- **Exercise brief**: Leaving out all pictures, restate word for word the lines from the one with "[0:09.00-0:09.90]" through the last line of the entries.

- **The input**:
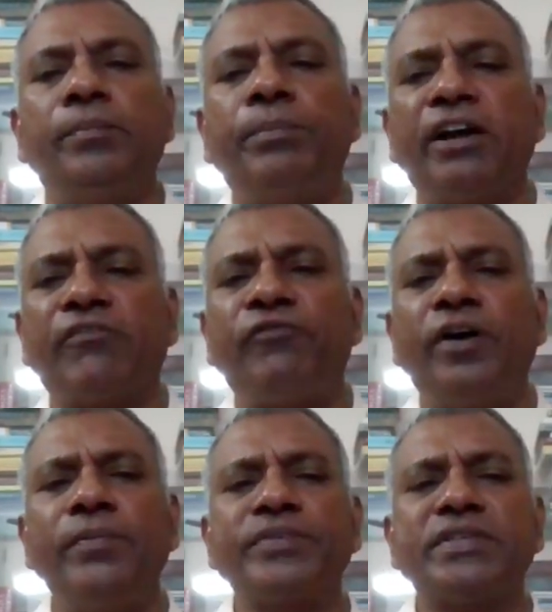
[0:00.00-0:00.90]

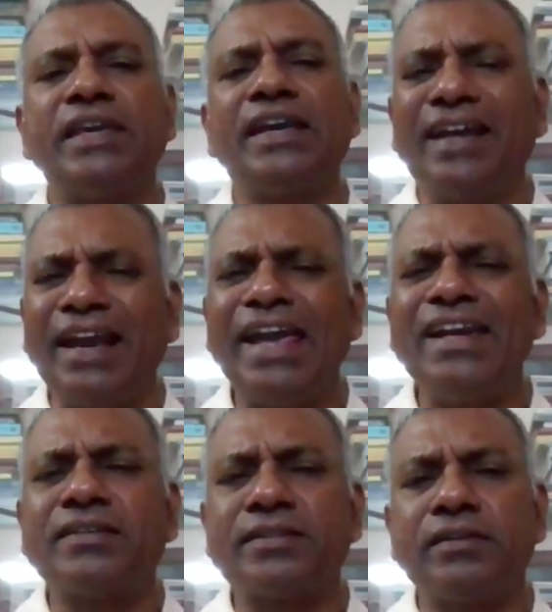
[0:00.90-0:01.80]
performs a
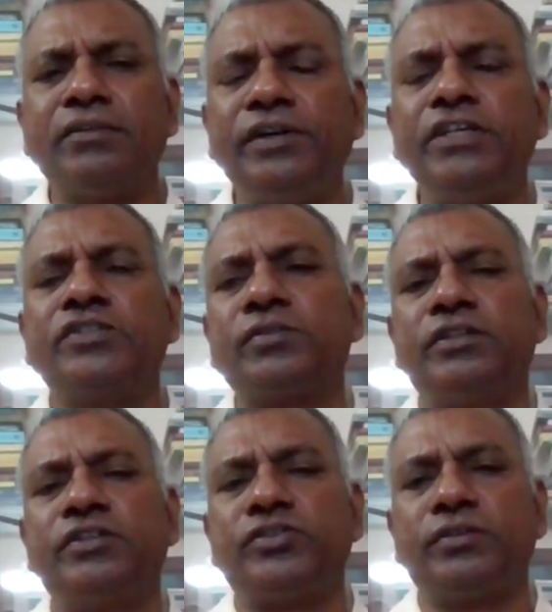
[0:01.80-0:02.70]
great service to
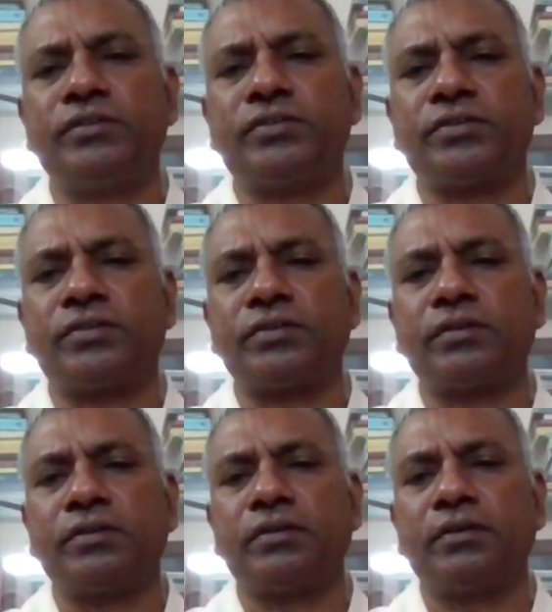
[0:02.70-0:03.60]
the church.
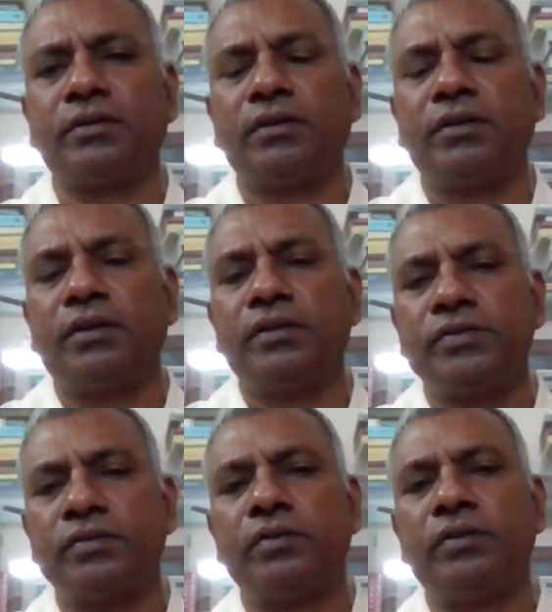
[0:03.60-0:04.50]

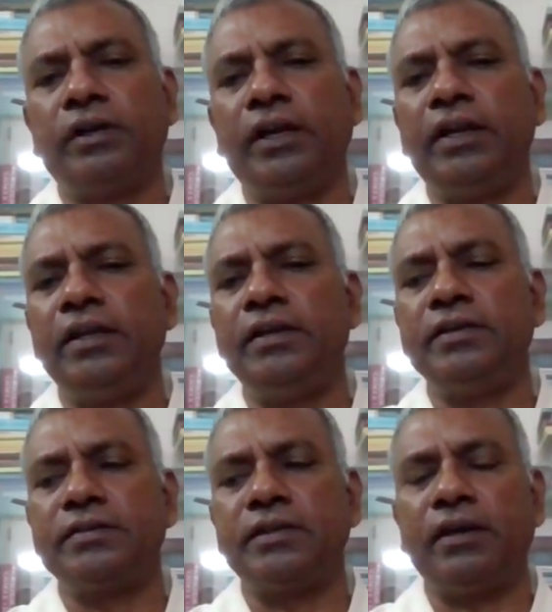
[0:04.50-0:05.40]
So it
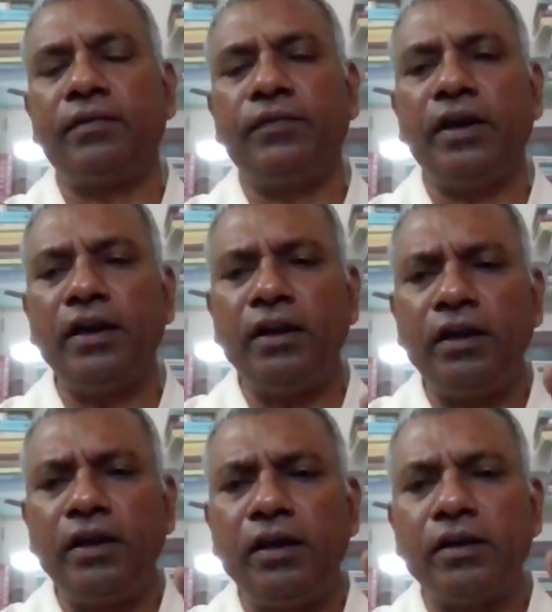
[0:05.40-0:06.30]
is a
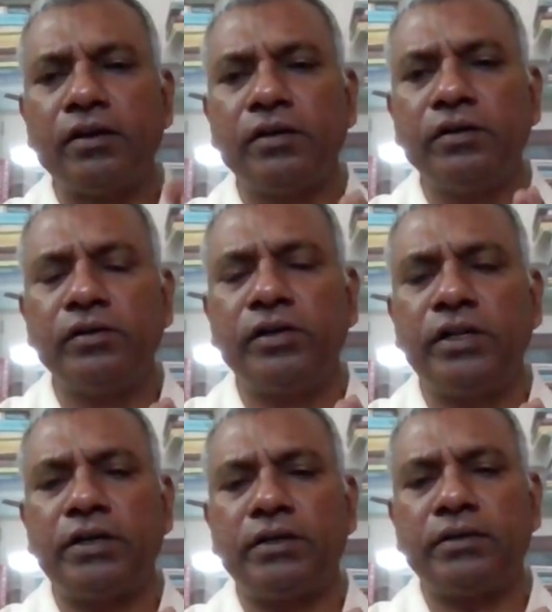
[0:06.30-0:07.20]
very
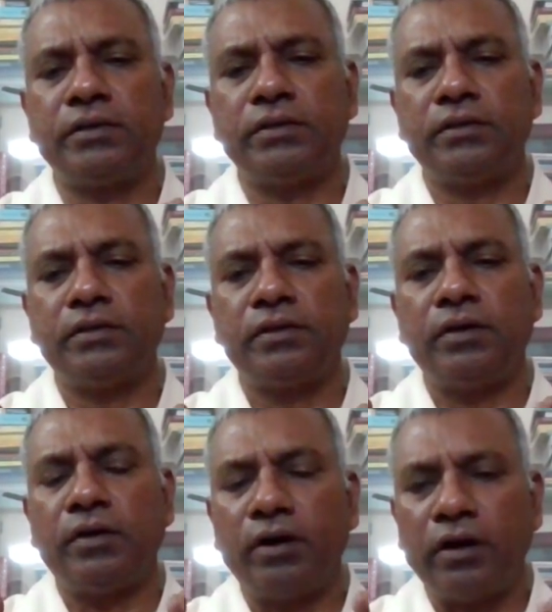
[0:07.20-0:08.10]
good,
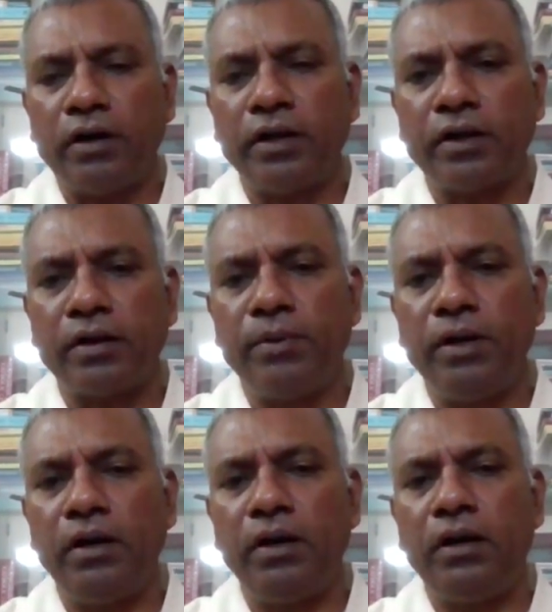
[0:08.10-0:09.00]

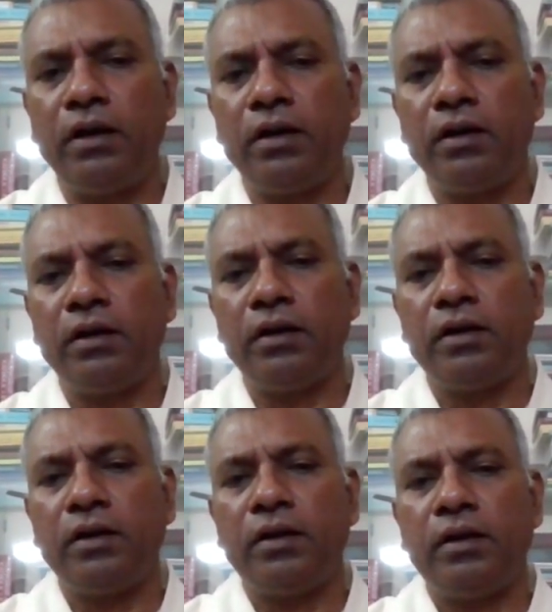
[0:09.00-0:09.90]
honorable,
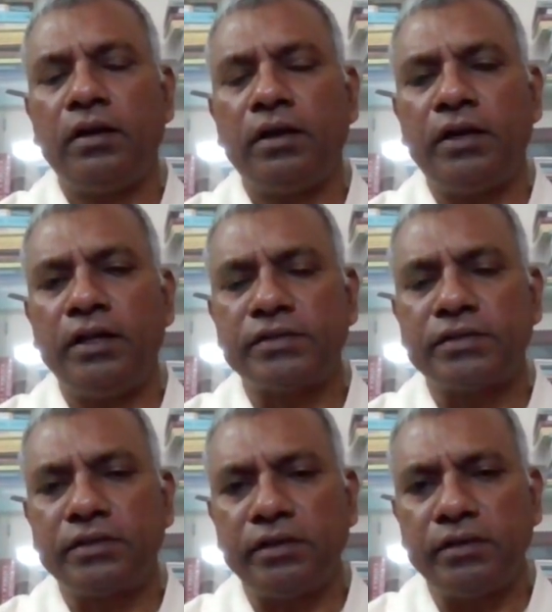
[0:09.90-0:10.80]

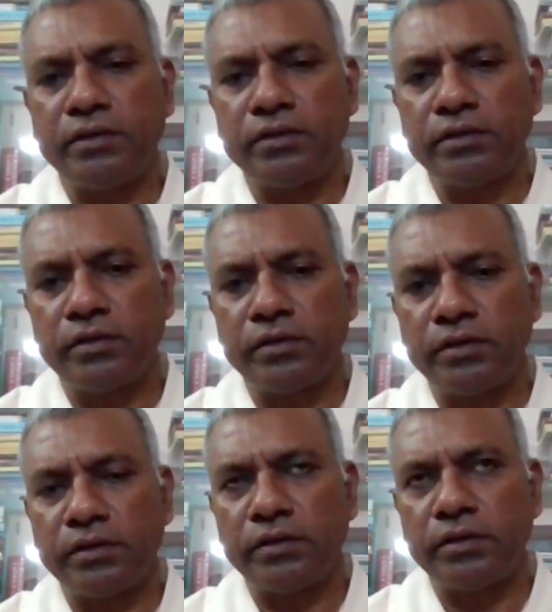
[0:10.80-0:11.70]

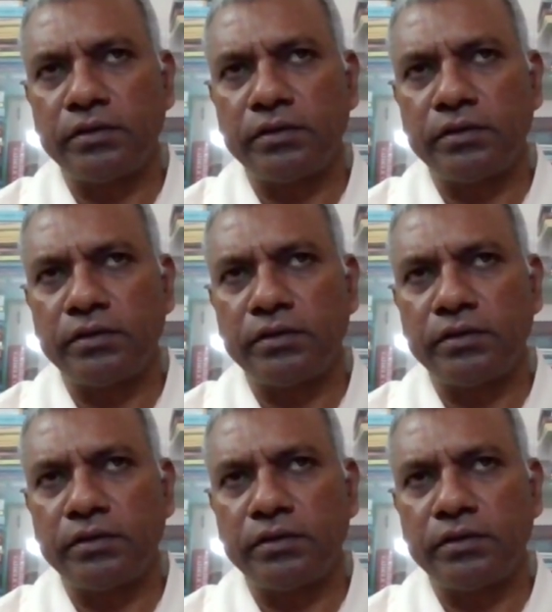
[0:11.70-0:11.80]
distinct,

- **Reply**:
[0:09.00-0:09.90]
honorable,
[0:09.90-0:10.80]

[0:10.80-0:11.70]

[0:11.70-0:11.80]
distinct,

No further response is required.